Problem to work on :: Each line from the one containing "[00:00:00.00]" to the end of the material below is to be restated exactly, with pictures skipped.

Input data ::
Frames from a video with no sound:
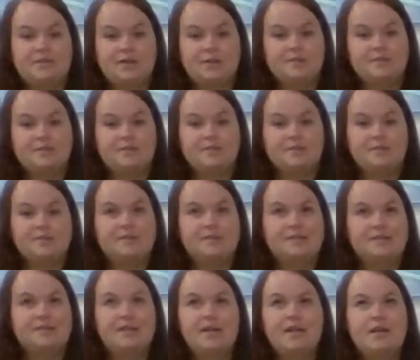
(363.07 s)
comes through and
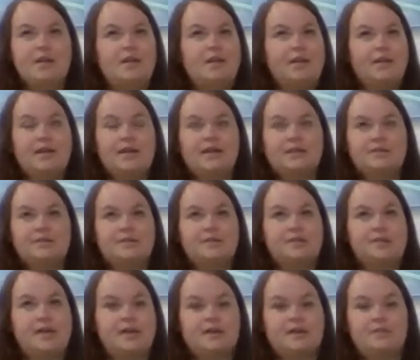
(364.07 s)
says, hey, those
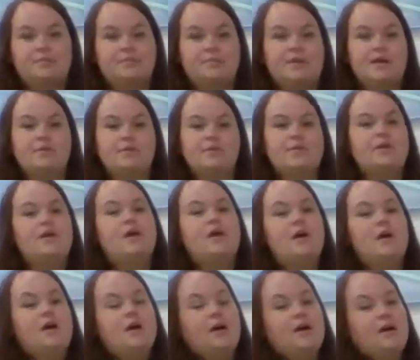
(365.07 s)
got to come down.
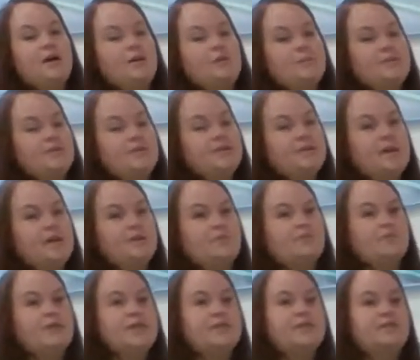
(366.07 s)
They're not
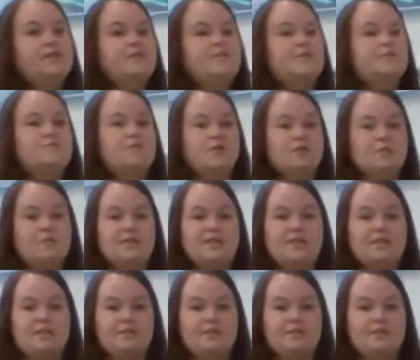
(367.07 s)
rated for permanent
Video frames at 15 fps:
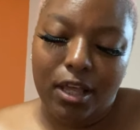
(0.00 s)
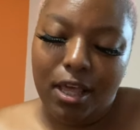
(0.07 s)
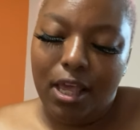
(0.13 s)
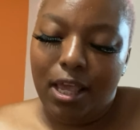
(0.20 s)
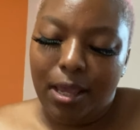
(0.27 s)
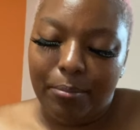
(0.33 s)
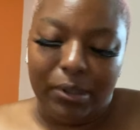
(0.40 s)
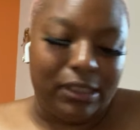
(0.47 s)
but
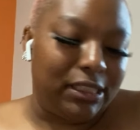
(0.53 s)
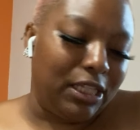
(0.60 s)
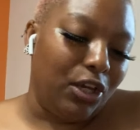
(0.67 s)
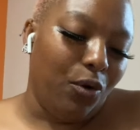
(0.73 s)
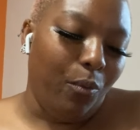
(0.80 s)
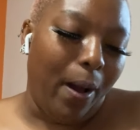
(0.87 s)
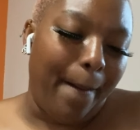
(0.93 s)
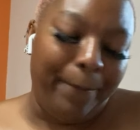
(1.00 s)

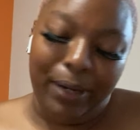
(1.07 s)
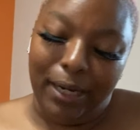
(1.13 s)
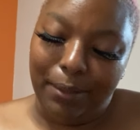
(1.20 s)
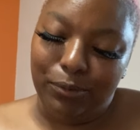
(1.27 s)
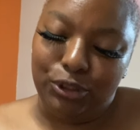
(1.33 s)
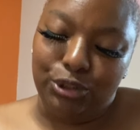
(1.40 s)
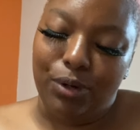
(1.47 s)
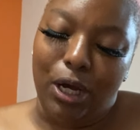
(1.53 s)
still want to play
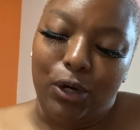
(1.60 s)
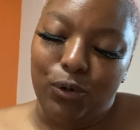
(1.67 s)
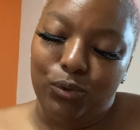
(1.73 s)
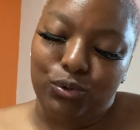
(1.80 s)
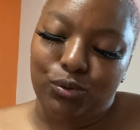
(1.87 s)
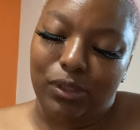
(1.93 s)
with your hoes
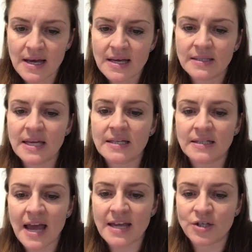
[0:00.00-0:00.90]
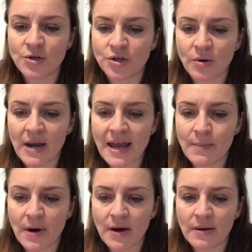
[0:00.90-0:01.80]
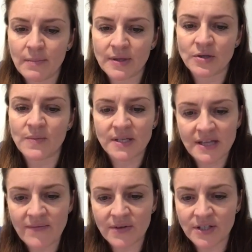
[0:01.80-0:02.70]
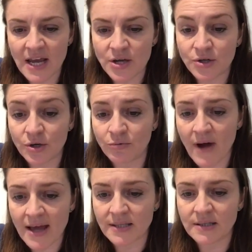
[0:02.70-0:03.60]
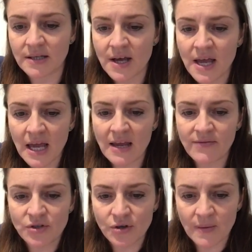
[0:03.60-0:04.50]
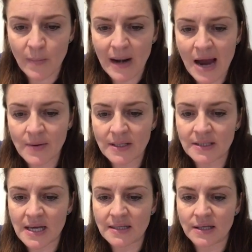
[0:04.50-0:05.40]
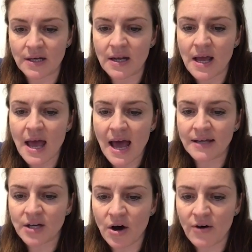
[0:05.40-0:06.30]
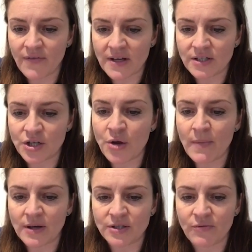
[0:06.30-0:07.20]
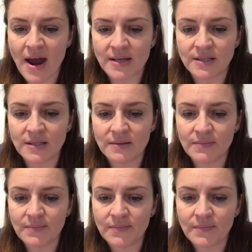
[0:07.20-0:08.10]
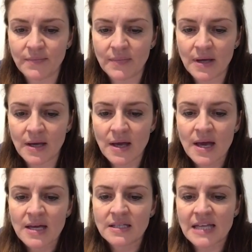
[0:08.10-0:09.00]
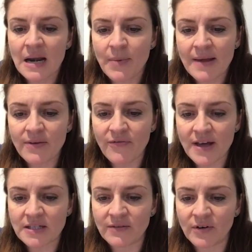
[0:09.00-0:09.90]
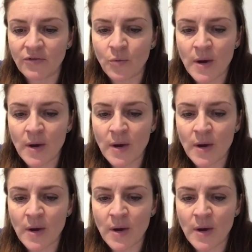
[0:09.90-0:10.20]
6 days you shall labour, but on the 7th day you shall rest. Even during the ploughing season and harvest you must rest. Celebrate the festival of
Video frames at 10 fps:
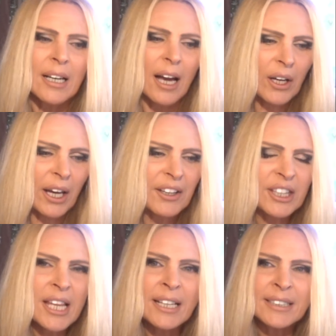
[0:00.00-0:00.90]
okay,
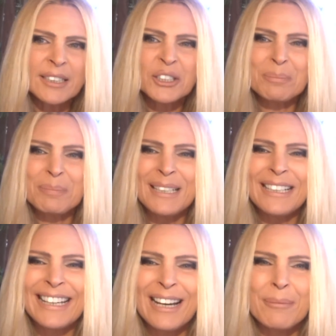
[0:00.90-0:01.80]
things are
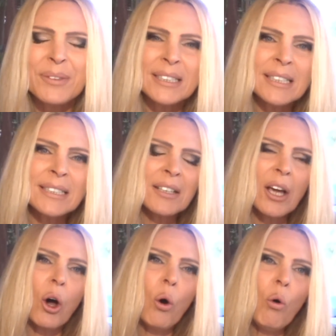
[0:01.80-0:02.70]
speeding up. This is an
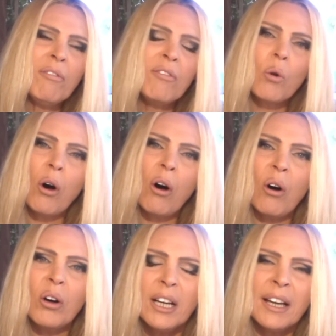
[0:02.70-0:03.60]

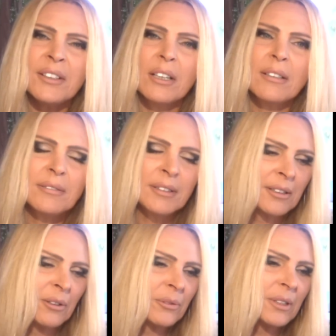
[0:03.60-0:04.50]
overall, and
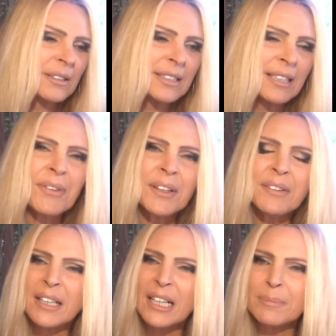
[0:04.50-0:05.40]
you know, that's
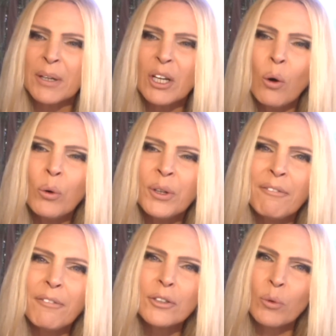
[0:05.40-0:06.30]
something that has been going
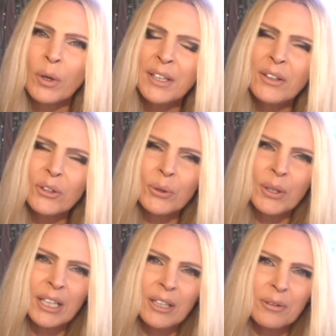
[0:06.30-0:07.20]
on for 20,
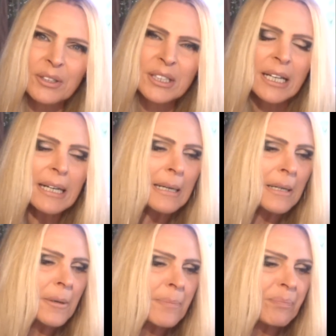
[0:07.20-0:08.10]
30 years.
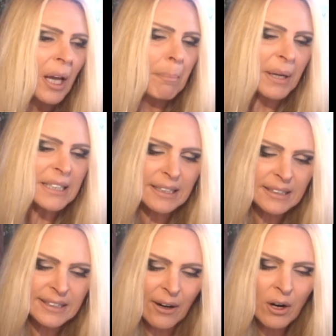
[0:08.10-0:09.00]

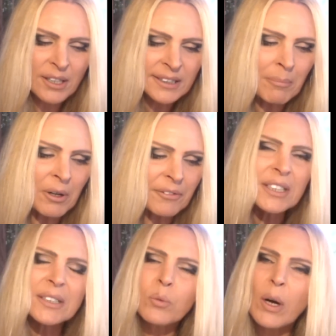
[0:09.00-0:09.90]
But there are some of
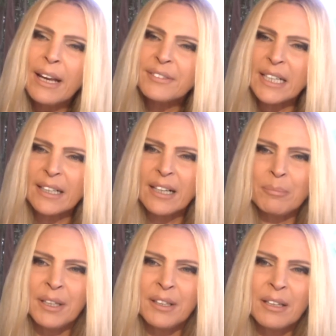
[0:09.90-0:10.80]
these waves that
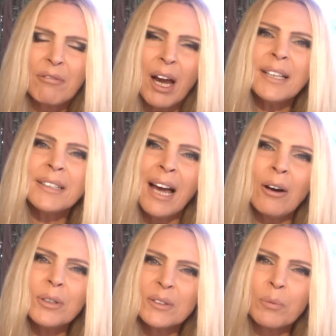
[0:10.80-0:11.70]
come in, and right
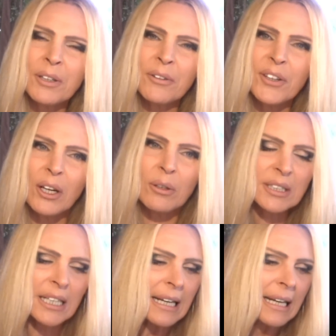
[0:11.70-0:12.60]
now is one of
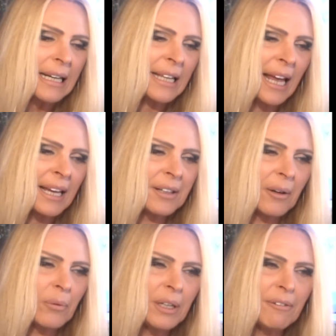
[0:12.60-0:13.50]
those. Then we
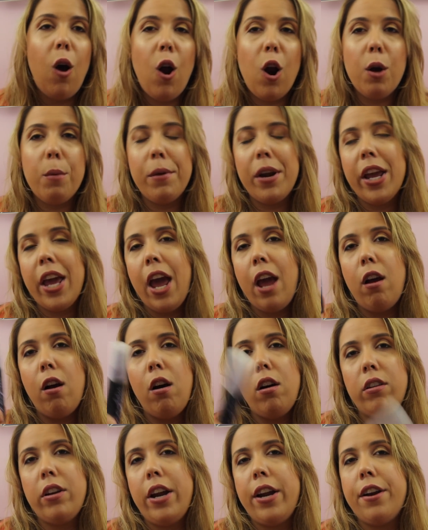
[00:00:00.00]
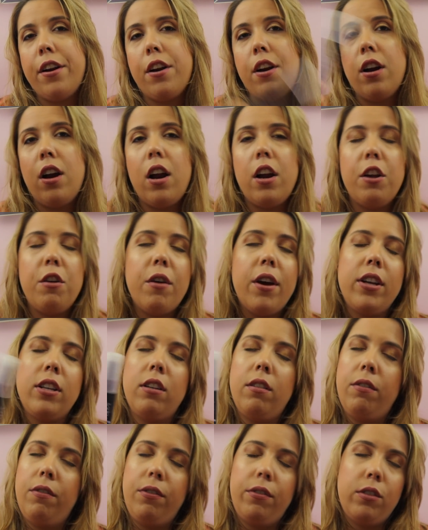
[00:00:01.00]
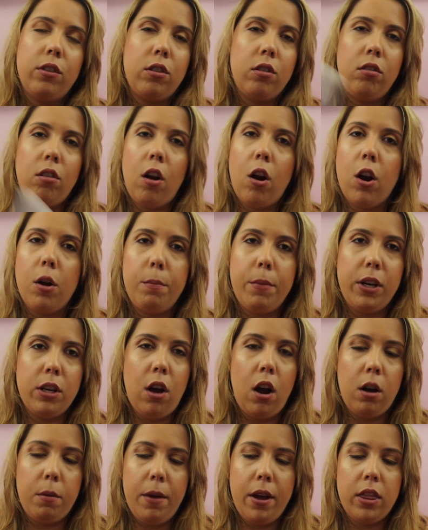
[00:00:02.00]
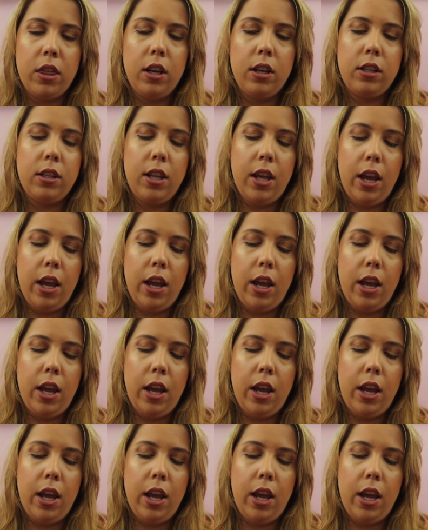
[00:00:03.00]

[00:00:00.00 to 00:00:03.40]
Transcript: Urban Decay All Nighter. You guys have heard me talk about this,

The completed task ::
[00:00:00.00]
[00:00:01.00]
[00:00:02.00]
[00:00:03.00]

[00:00:00.00 to 00:00:03.40]
Transcript: Urban Decay All Nighter. You guys have heard me talk about this,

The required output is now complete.